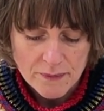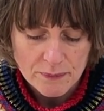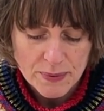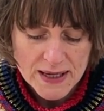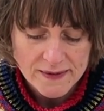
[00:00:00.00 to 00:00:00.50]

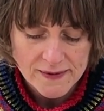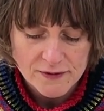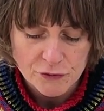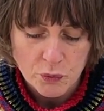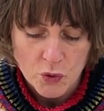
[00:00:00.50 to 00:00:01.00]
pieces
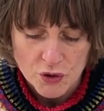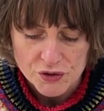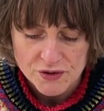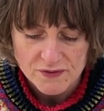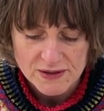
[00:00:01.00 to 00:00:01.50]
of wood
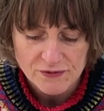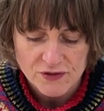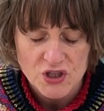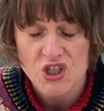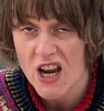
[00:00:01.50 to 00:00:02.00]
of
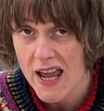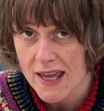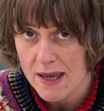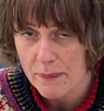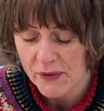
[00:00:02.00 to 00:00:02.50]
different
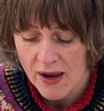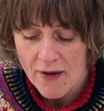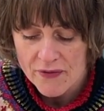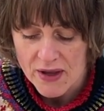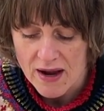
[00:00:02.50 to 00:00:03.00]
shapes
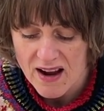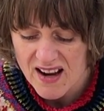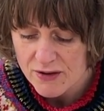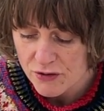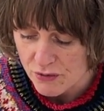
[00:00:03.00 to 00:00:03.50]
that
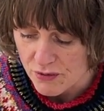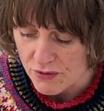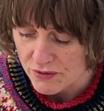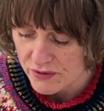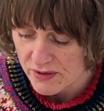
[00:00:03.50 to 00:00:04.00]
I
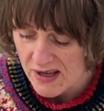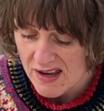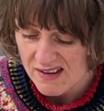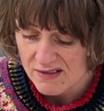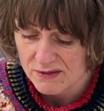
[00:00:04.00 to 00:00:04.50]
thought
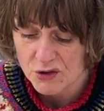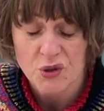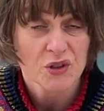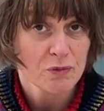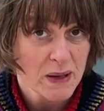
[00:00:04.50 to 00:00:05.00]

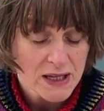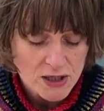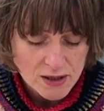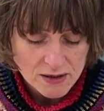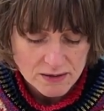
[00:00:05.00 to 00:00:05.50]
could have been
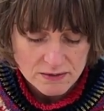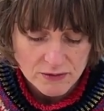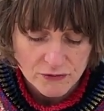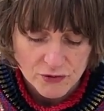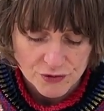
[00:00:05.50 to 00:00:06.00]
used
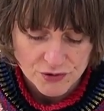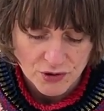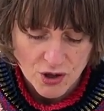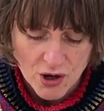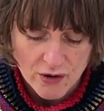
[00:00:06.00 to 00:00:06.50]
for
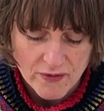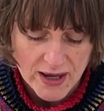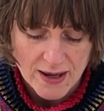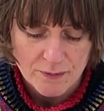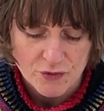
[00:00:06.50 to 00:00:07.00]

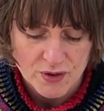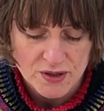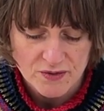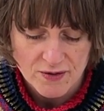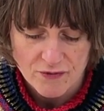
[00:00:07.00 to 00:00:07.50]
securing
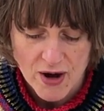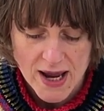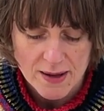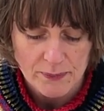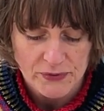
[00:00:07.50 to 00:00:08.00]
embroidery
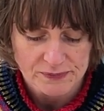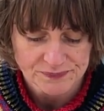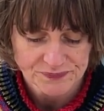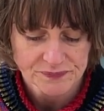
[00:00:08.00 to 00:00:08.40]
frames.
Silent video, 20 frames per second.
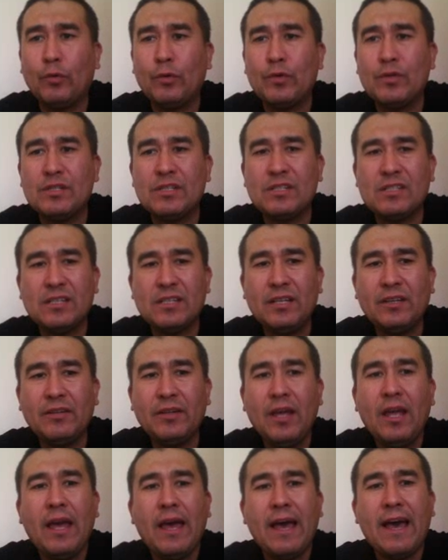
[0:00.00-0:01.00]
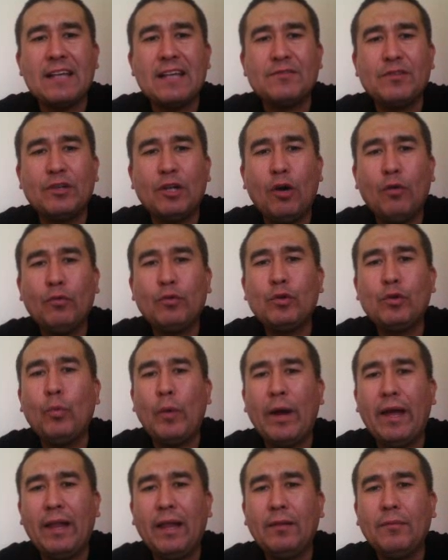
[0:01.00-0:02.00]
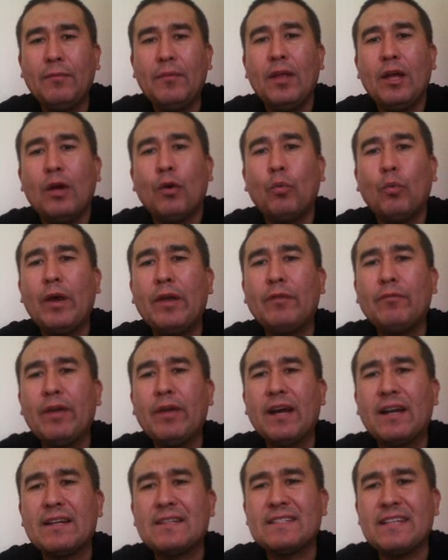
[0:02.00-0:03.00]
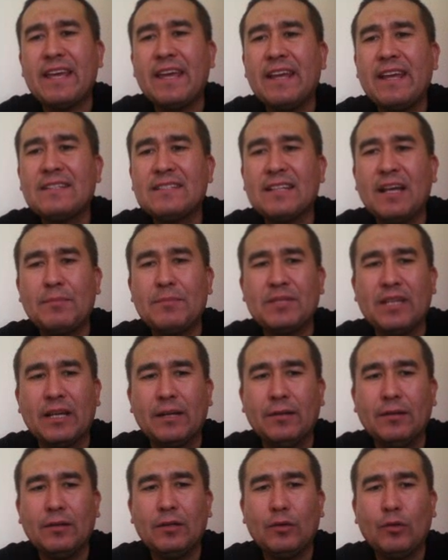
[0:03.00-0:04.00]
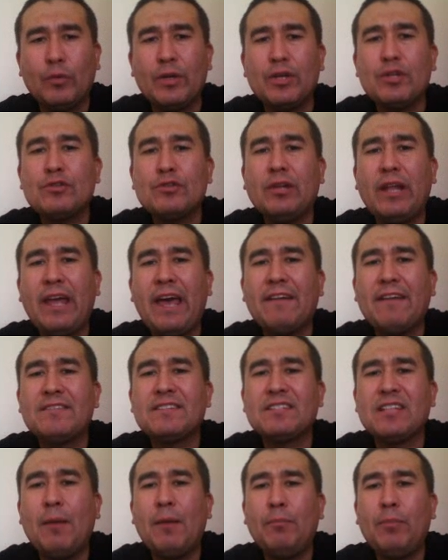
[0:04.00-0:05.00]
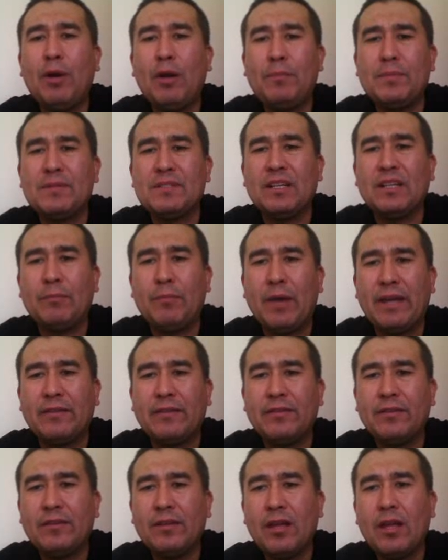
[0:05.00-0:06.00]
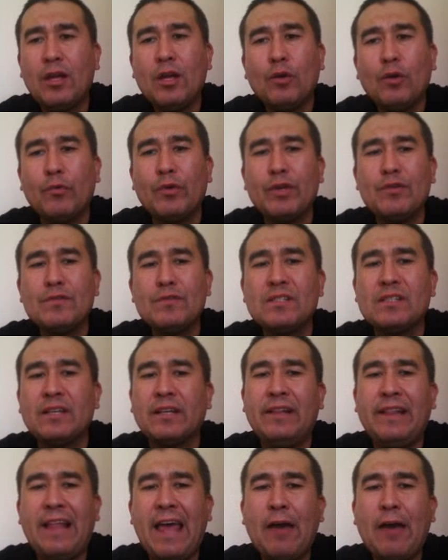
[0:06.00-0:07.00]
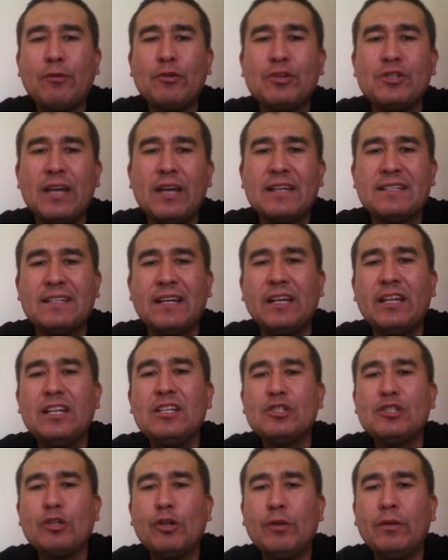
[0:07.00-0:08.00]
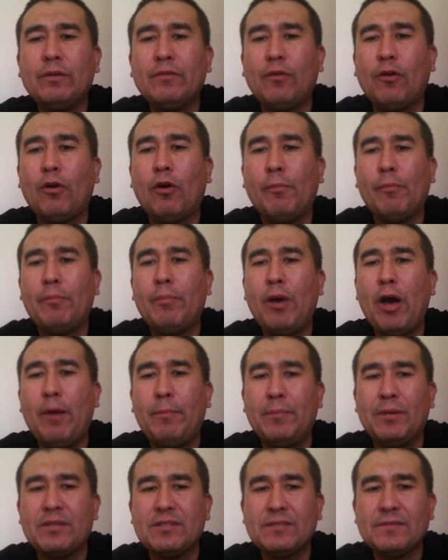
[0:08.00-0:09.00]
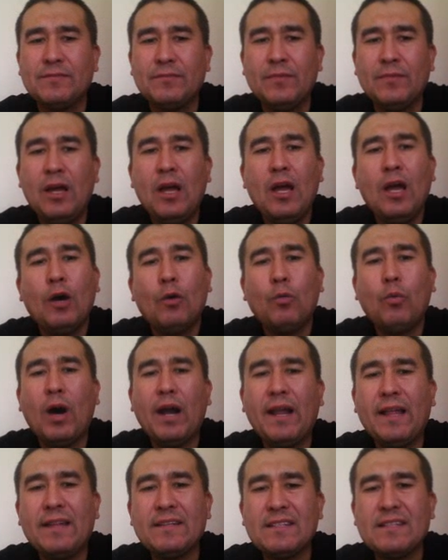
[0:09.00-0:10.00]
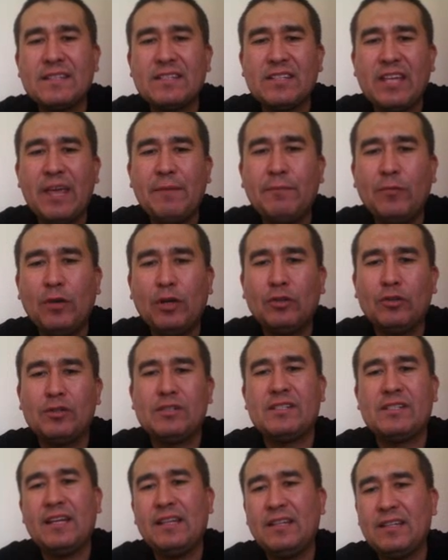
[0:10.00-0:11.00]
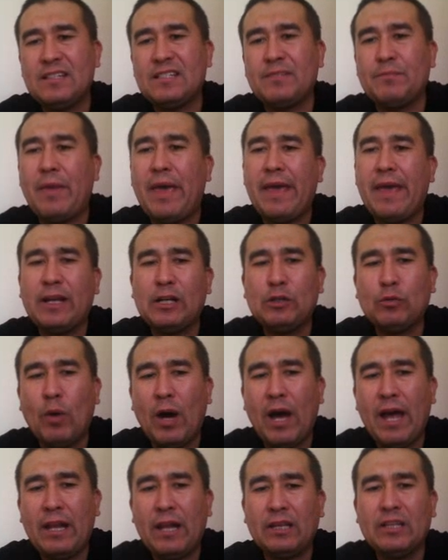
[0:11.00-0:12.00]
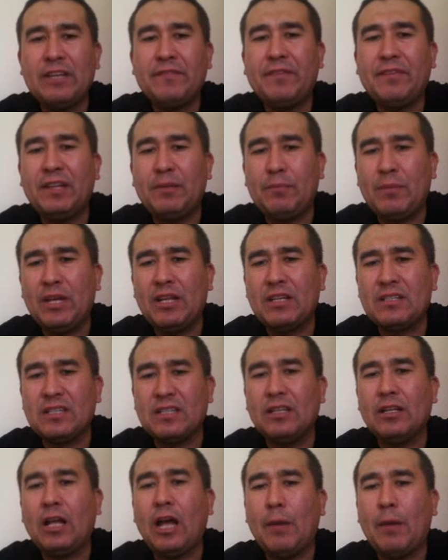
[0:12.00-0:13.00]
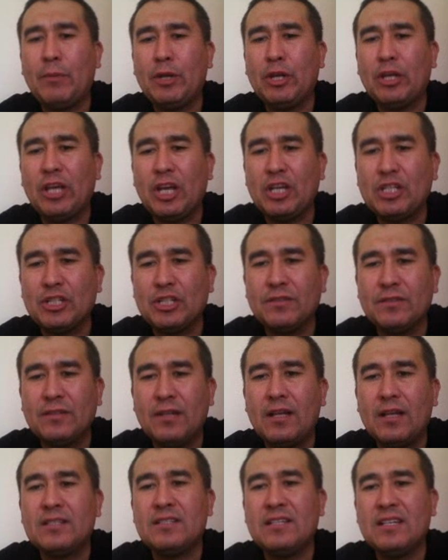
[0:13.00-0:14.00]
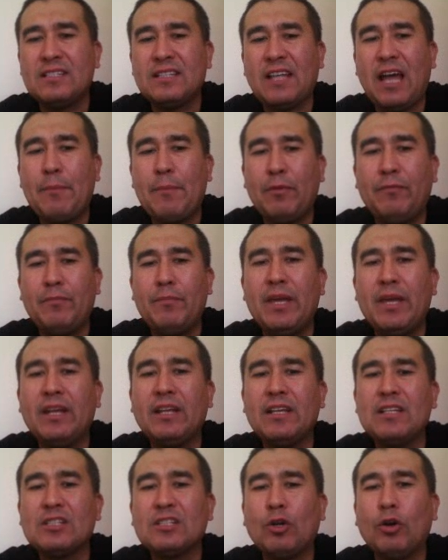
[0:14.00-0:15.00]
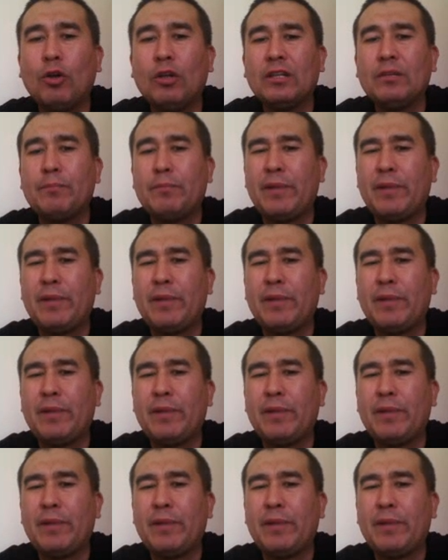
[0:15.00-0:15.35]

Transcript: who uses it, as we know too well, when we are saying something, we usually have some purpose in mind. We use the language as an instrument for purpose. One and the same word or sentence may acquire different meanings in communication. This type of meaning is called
-=-=-=-=-
What you have to do: Reproduce the listing exactly, minus its pictures.

Answer to this problem:
[00:00:00.00 to 00:00:00.50]

[00:00:00.50 to 00:00:01.00]
pieces
[00:00:01.00 to 00:00:01.50]
of wood
[00:00:01.50 to 00:00:02.00]
of
[00:00:02.00 to 00:00:02.50]
different
[00:00:02.50 to 00:00:03.00]
shapes
[00:00:03.00 to 00:00:03.50]
that
[00:00:03.50 to 00:00:04.00]
I
[00:00:04.00 to 00:00:04.50]
thought
[00:00:04.50 to 00:00:05.00]

[00:00:05.00 to 00:00:05.50]
could have been
[00:00:05.50 to 00:00:06.00]
used
[00:00:06.00 to 00:00:06.50]
for
[00:00:06.50 to 00:00:07.00]

[00:00:07.00 to 00:00:07.50]
securing
[00:00:07.50 to 00:00:08.00]
embroidery
[00:00:08.00 to 00:00:08.40]
frames.
Silent video, 20 frames per second.
[0:00.00-0:01.00]
[0:01.00-0:02.00]
[0:02.00-0:03.00]
[0:03.00-0:04.00]
[0:04.00-0:05.00]
[0:05.00-0:06.00]
[0:06.00-0:07.00]
[0:07.00-0:08.00]
[0:08.00-0:09.00]
[0:09.00-0:10.00]
[0:10.00-0:11.00]
[0:11.00-0:12.00]
[0:12.00-0:13.00]
[0:13.00-0:14.00]
[0:14.00-0:15.00]
[0:15.00-0:15.35]

Transcript: who uses it, as we know too well, when we are saying something, we usually have some purpose in mind. We use the language as an instrument for purpose. One and the same word or sentence may acquire different meanings in communication. This type of meaning is called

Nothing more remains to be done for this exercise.